Without taking much of a breath, Spirit continued. “Your bodies have adapted in amazing ways. You're more compact, have increased muscle mass, denser and thicker bones, larger lungs, stronger hearts, thicker skin, better spatial awareness and complex motor control, as well as improved circulation, sweat glands, and DNA repair mechanisms in skin cells.”
She removed her hand from his shoulder to place both on his cheeks. He worried that she’d take over his body again, but she just said, “It’s okay to fear. Bravery is overcoming that fear. Let the fear come, but don’t let it stop you. And when Mi Alcyone leads you into the darkness, it’s your duty to follow.

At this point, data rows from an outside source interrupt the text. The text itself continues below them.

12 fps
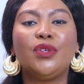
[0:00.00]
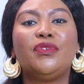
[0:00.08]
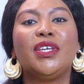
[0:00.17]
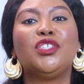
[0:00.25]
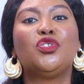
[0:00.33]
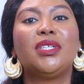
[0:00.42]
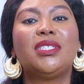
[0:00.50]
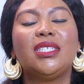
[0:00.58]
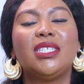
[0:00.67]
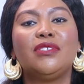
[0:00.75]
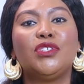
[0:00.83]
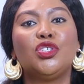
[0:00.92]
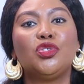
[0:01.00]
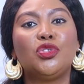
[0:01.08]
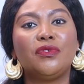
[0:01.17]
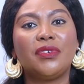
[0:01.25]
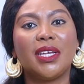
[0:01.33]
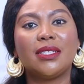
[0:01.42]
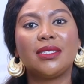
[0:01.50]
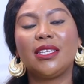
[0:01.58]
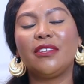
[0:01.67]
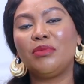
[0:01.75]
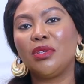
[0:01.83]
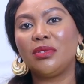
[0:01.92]
If you enjoyed today's video, don't forget to
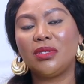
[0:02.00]
give me a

Have faith, Crusader.”
Spirit floated down again. With his heart pounding, his mind screaming in panic, Angar forced himself to make those initial steps.
His shoulder protested as he gripped the rock, his finger throbbed with every movement, and his back felt like it might give out. He found grips and footholds and forced himself to follow. Then he found the next ones, and the next, and down he descended.
His muscles strained, his chest heaved, and sweat poured off him, but lower and lower he descended, Spirit lighting the way.
The fear didn’t leave him – it clawed at his mind, whispering that he’d fall, that the darkness would swallow him whole, but down he went.
It took a great amount of time and effort, but he eventually reached a ledge with a cavern Spirit wanted him to enter. He sighed in relief, as that massive hole seemed to continue forever, and he had no desire to climb down it further.
He knew caverns well. All people of this world did. Caves and caverns in the porous mountains were the bulk of their homes, their villages, their towns, their cities. Their safety. Their relief from the burning fog and rain.
He entered a cavern system unlike any he knew, free of all life. Nothing glowed at all, a pitch blackness, and everything seemed far more dry than usual, free of all moisture.
And hot. The air was stifling hot, making it hard to breathe, and his skin itched terribly, the sensation growing worse.
Spirit led him through the strange cavern system, always downward, and for a long while.
He had a mind for stuff like this, but if Spirit left him, not only wouldn’t he be able to see anything, but even if he could, he doubted he’d find his way back through this twisting system, know when to climb up a rift, or which to take.
After hanging from a hole in a large chamber, he let go of a ledge, and his feet landed on something strange, something much harder and far smoother than the rock of all the caverns he passed, and what he stood upon should still be – pumice, scoria, or tuff.
As he glanced down at the strange surface beneath his feet, Spirit said, “Welcome to the Steadfast.”